Task: A picture-free, exact copy of all the records below is the goal.

*** Records provided Section Begins ***

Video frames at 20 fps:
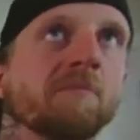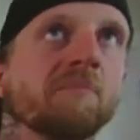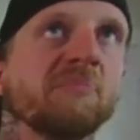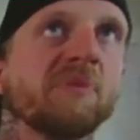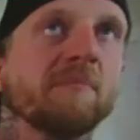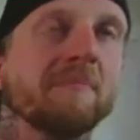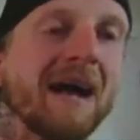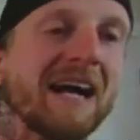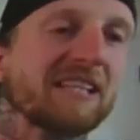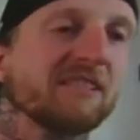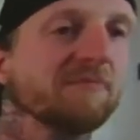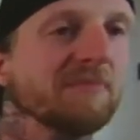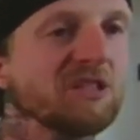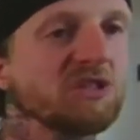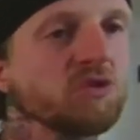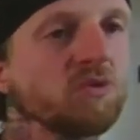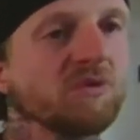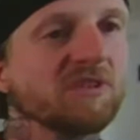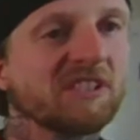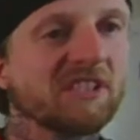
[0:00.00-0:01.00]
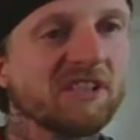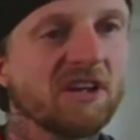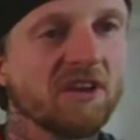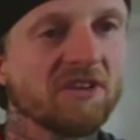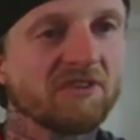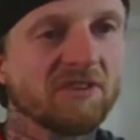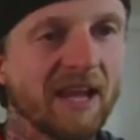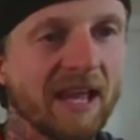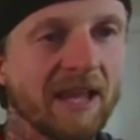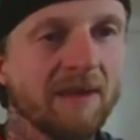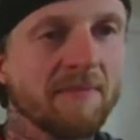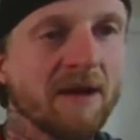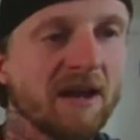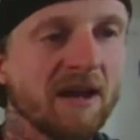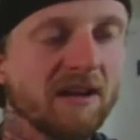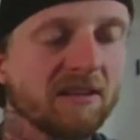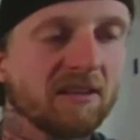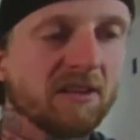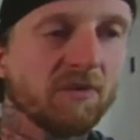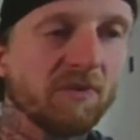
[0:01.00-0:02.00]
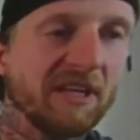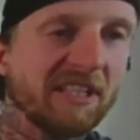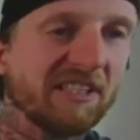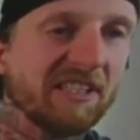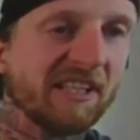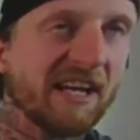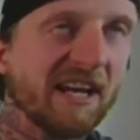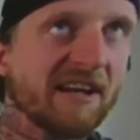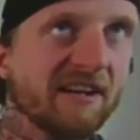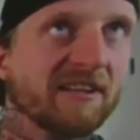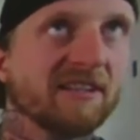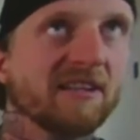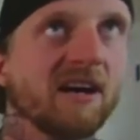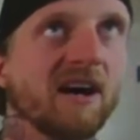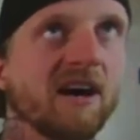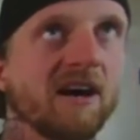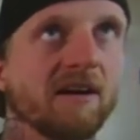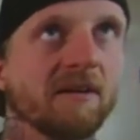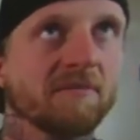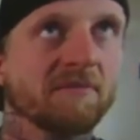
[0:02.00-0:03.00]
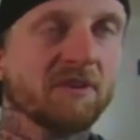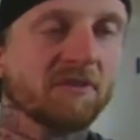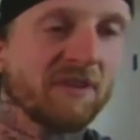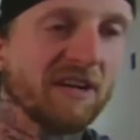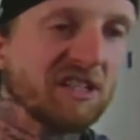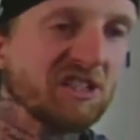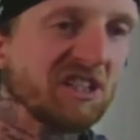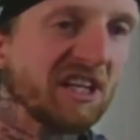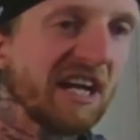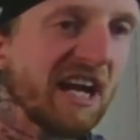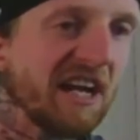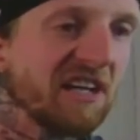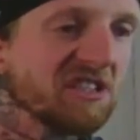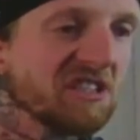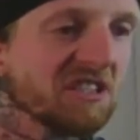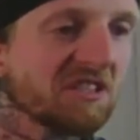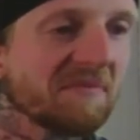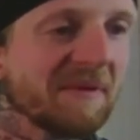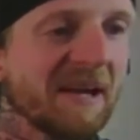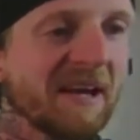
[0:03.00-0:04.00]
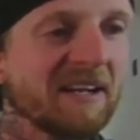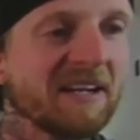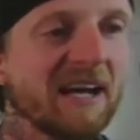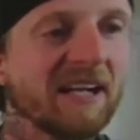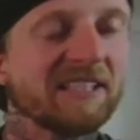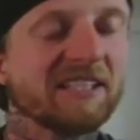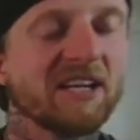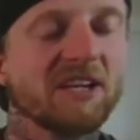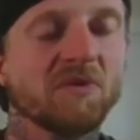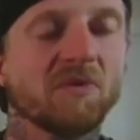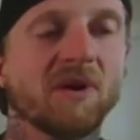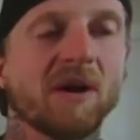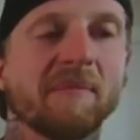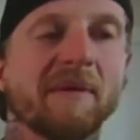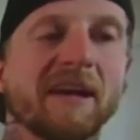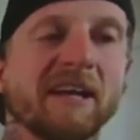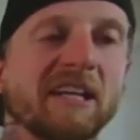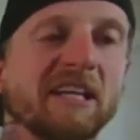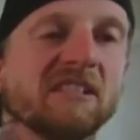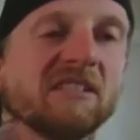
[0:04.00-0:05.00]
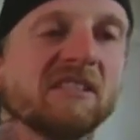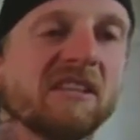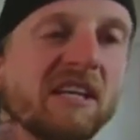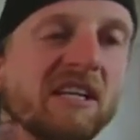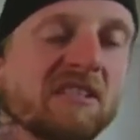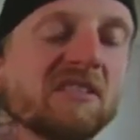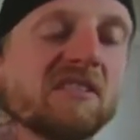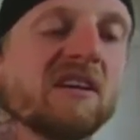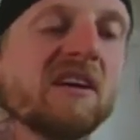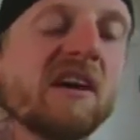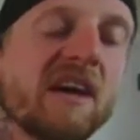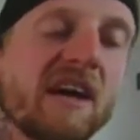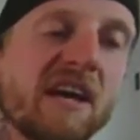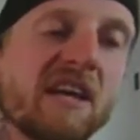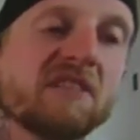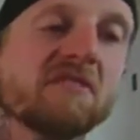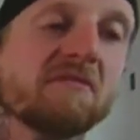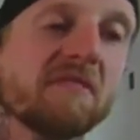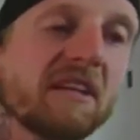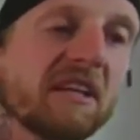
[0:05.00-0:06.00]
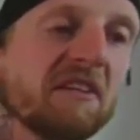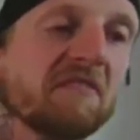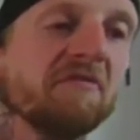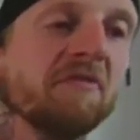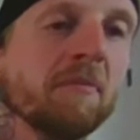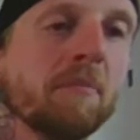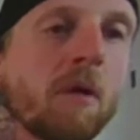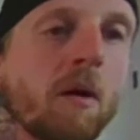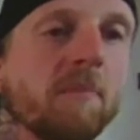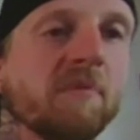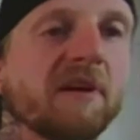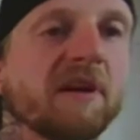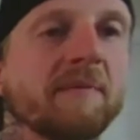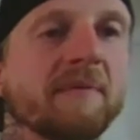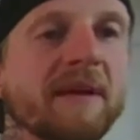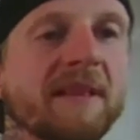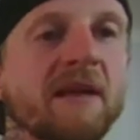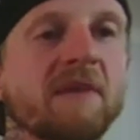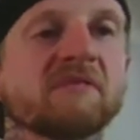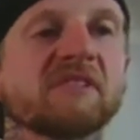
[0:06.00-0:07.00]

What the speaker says: Max Mitchell was another name out of Louisiana, the Raging Cajuns, man. I tell you what, man, he's a really good football player, man.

*** Records provided Section Ends ***

Your solution:
Video frames at 20 fps:
[0:00.00-0:01.00]
[0:01.00-0:02.00]
[0:02.00-0:03.00]
[0:03.00-0:04.00]
[0:04.00-0:05.00]
[0:05.00-0:06.00]
[0:06.00-0:07.00]

What the speaker says: Max Mitchell was another name out of Louisiana, the Raging Cajuns, man. I tell you what, man, he's a really good football player, man.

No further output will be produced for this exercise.